Dataset items
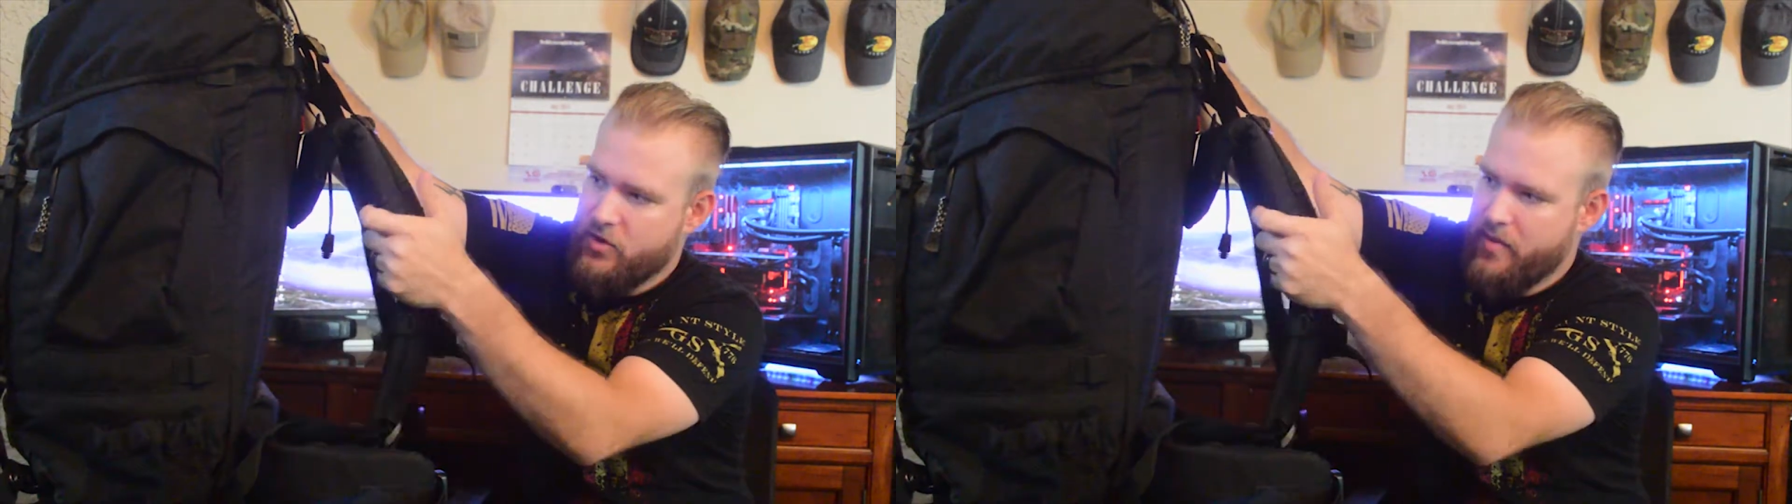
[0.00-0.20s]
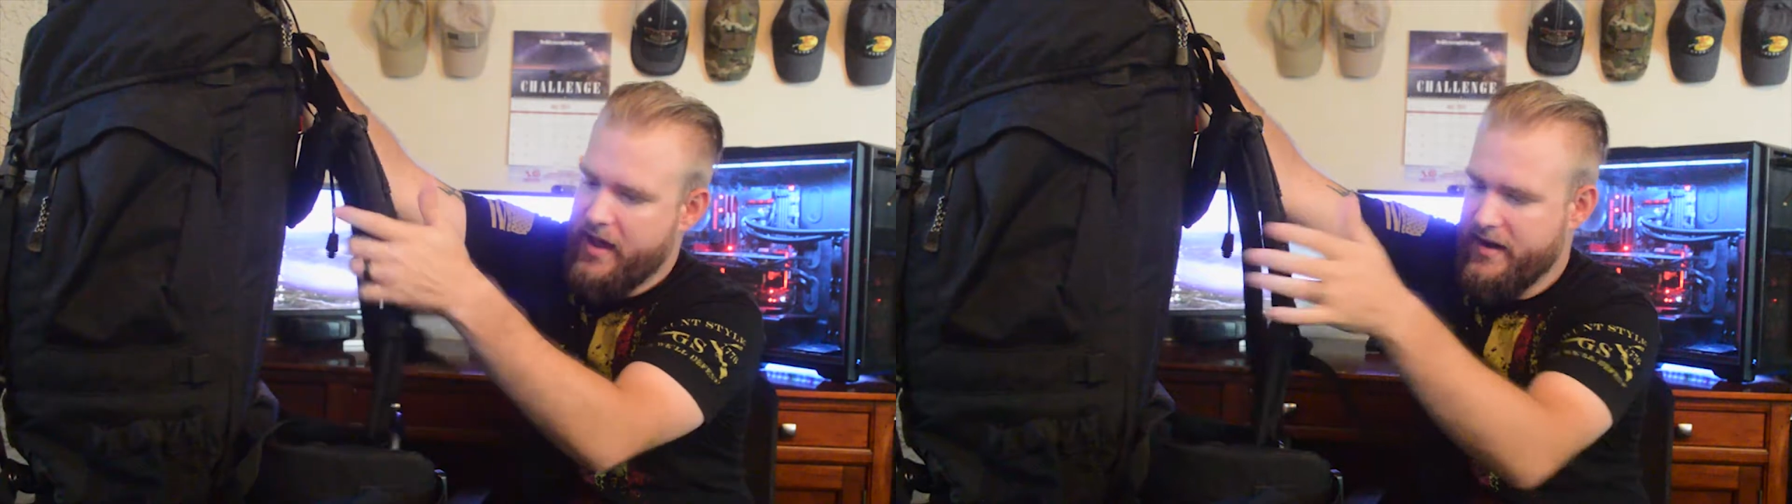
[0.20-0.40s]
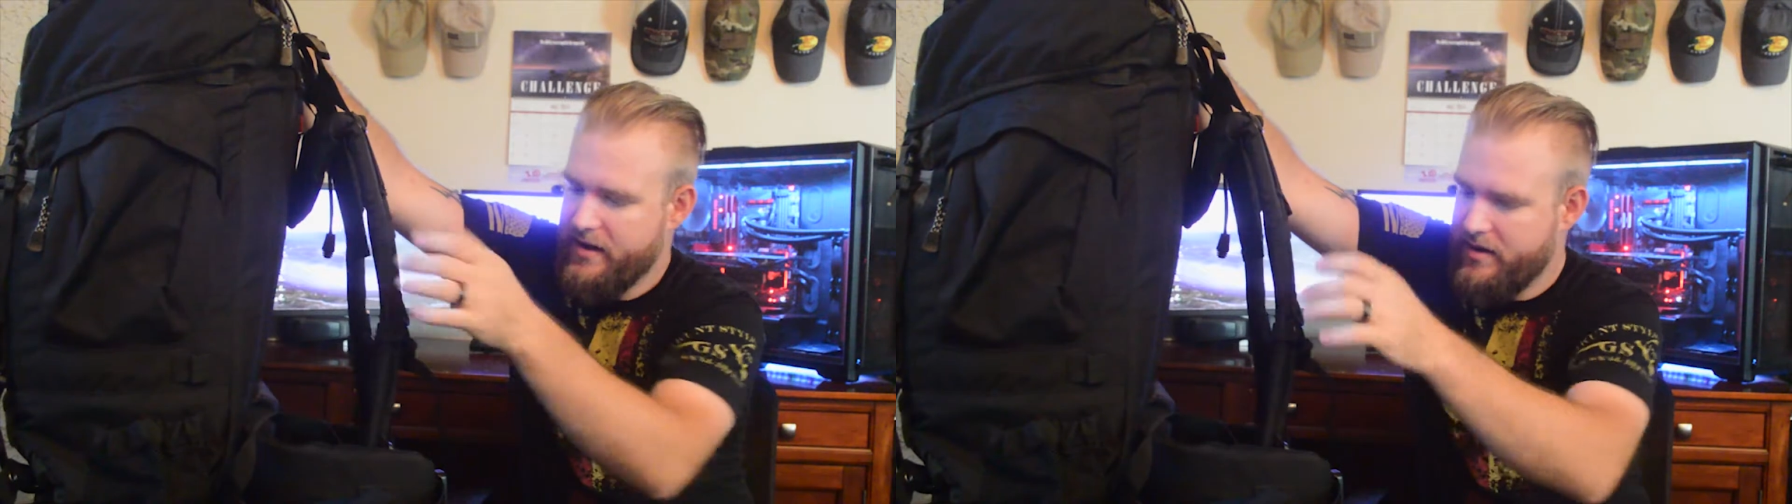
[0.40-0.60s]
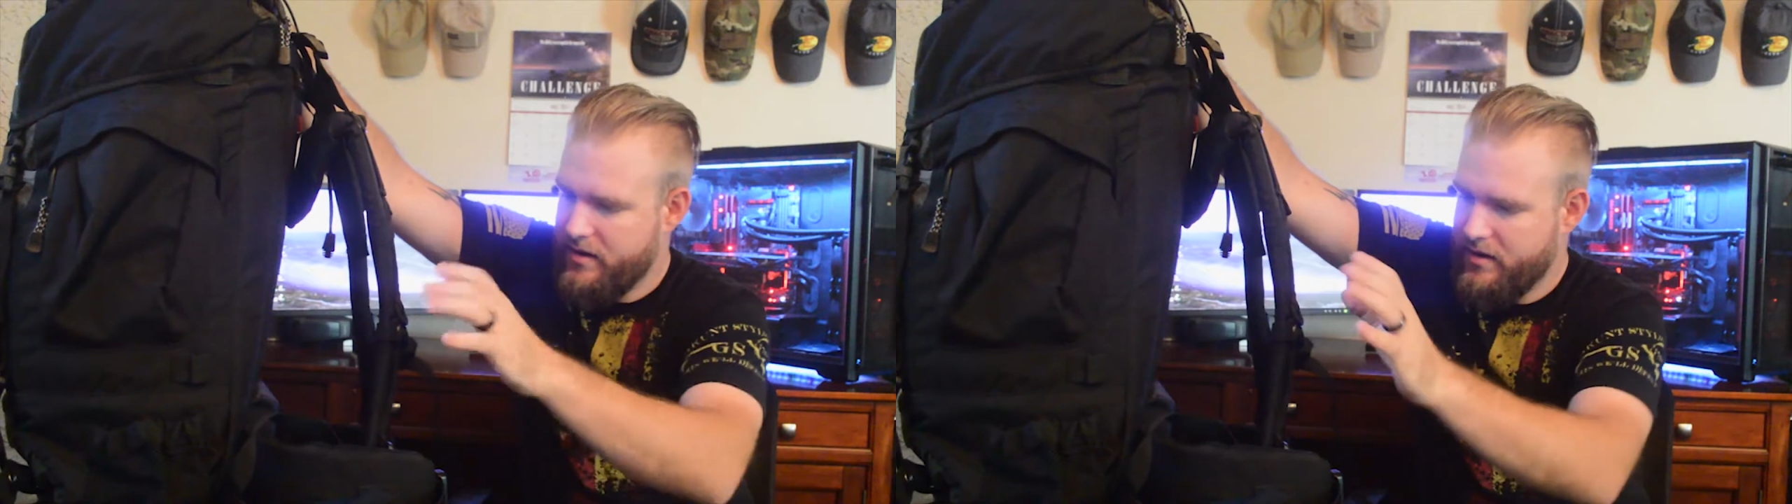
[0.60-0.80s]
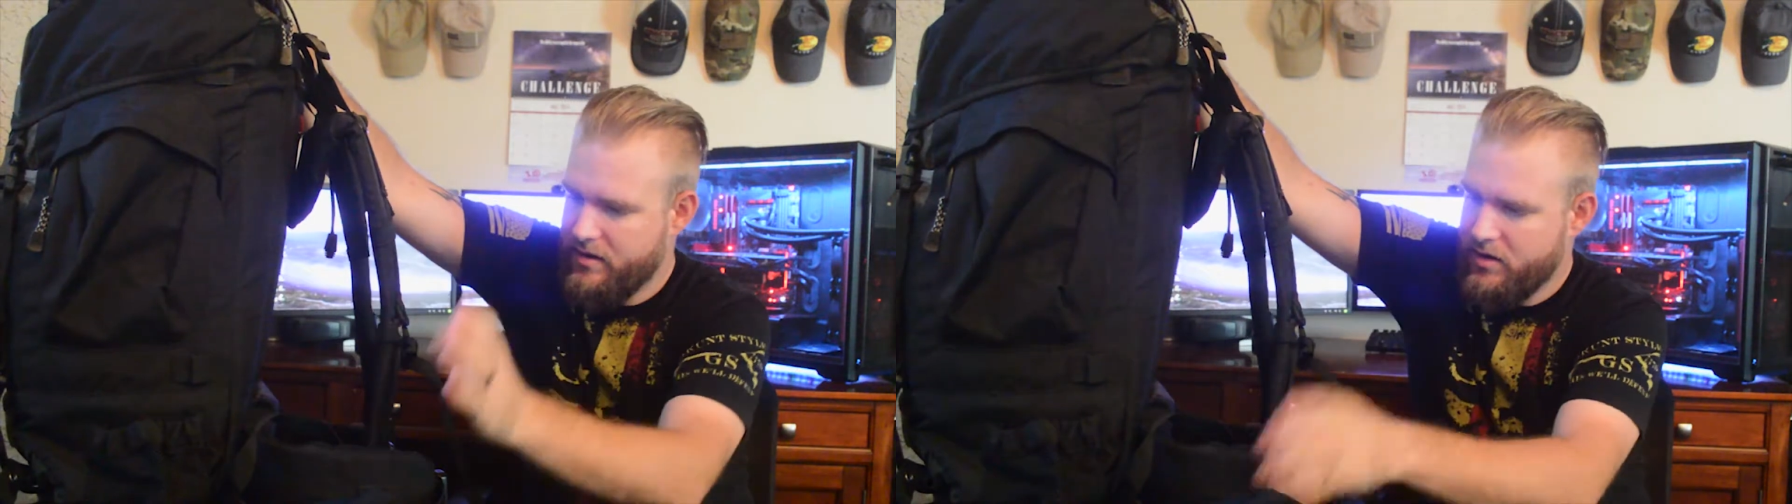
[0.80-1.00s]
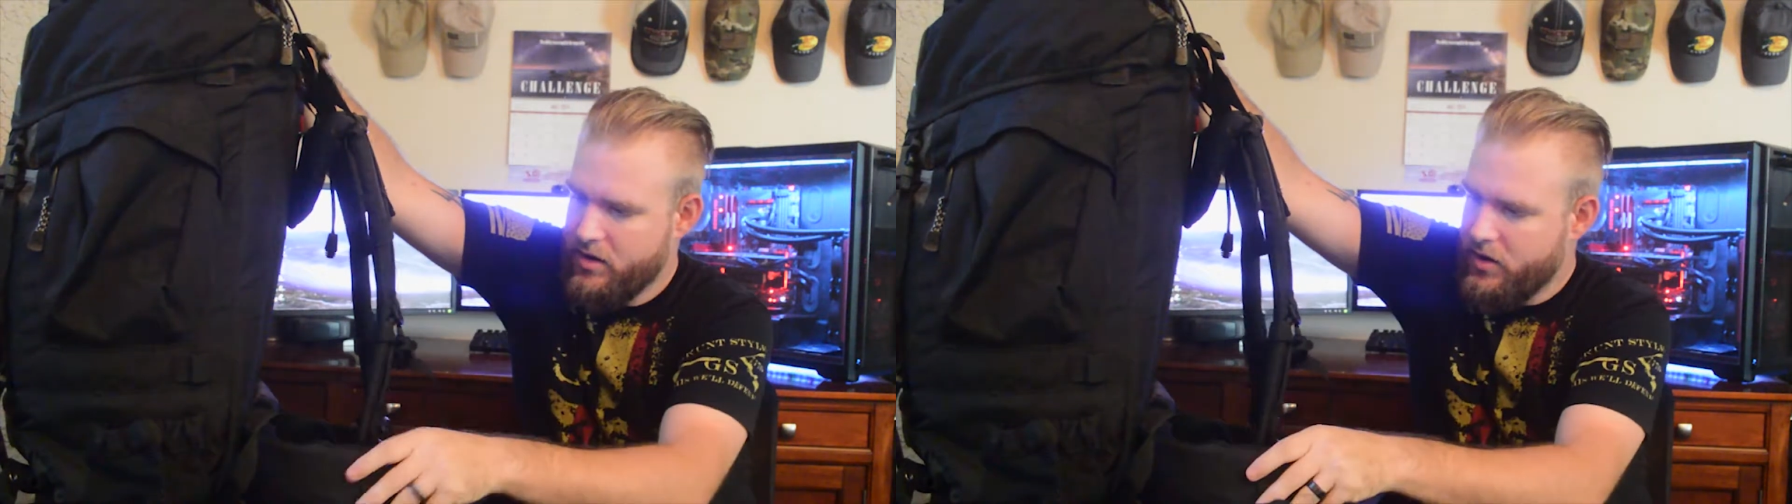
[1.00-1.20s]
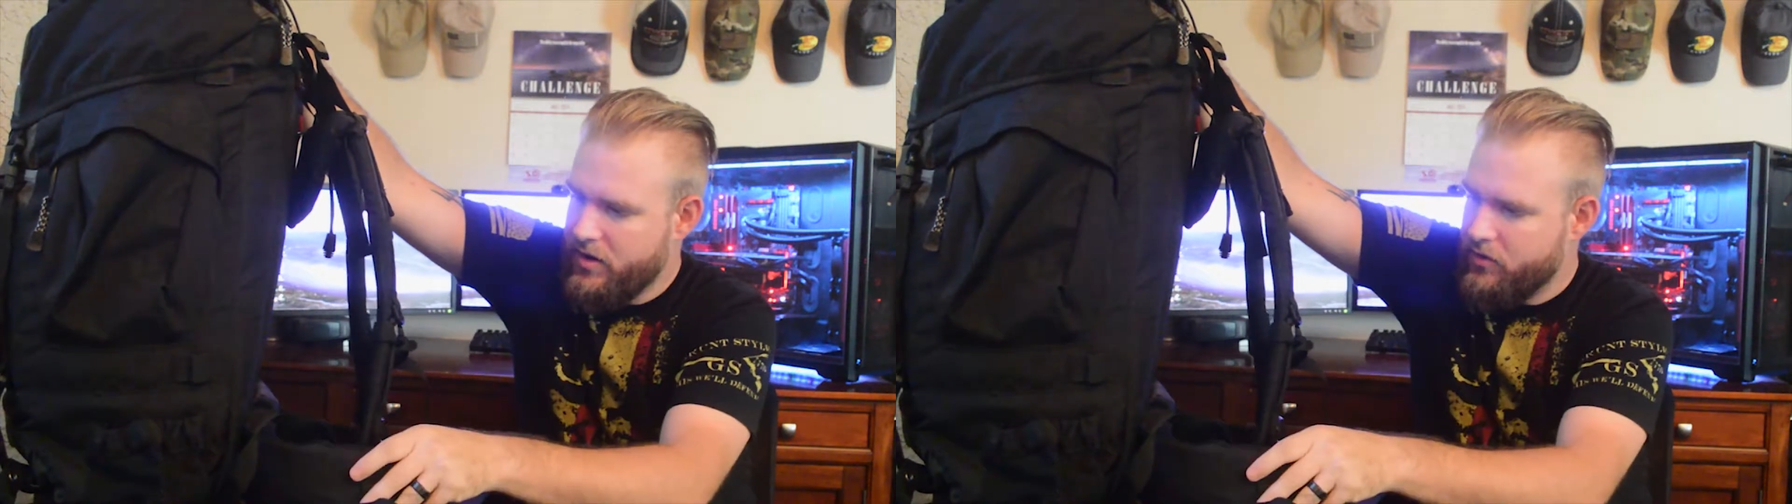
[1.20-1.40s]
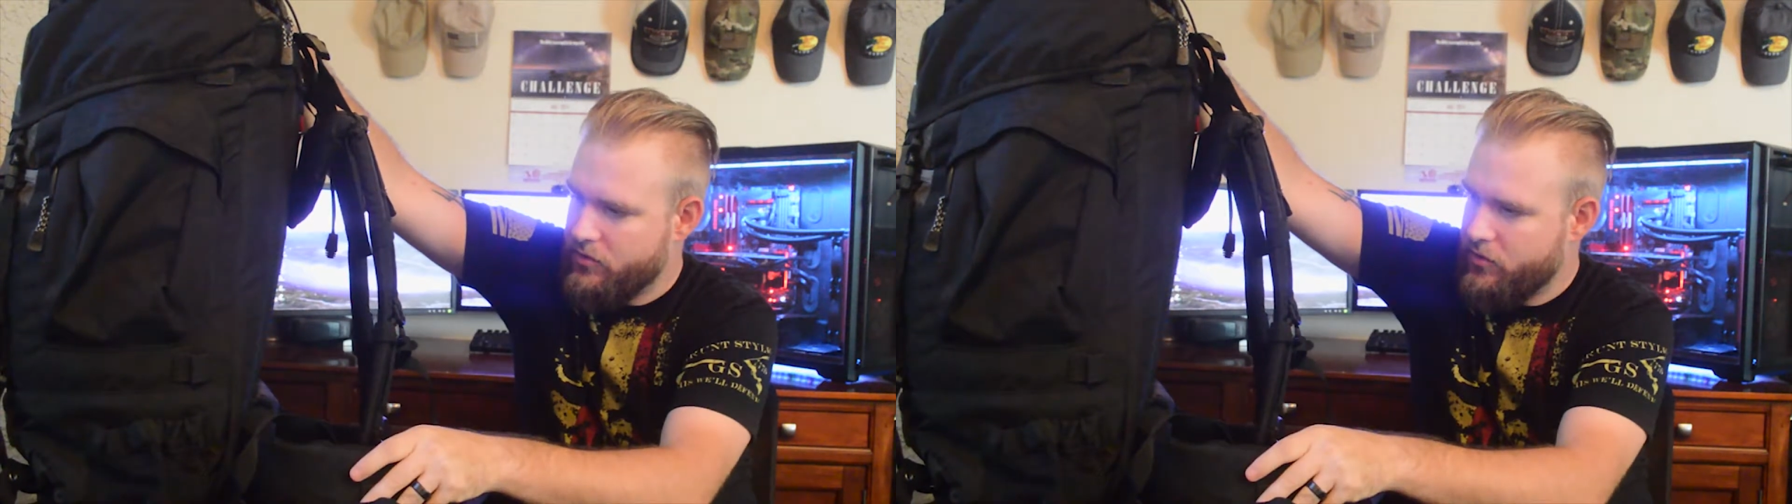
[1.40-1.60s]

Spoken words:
are padded, your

§ **REQUIRED ACTION**: If a record holds a picture, leave the picture out, but repeat every line exactly.

§ **TASK RESPONSE**:
[0.00-0.20s]
[0.20-0.40s]
[0.40-0.60s]
[0.60-0.80s]
[0.80-1.00s]
[1.00-1.20s]
[1.20-1.40s]
[1.40-1.60s]

Spoken words:
are padded, your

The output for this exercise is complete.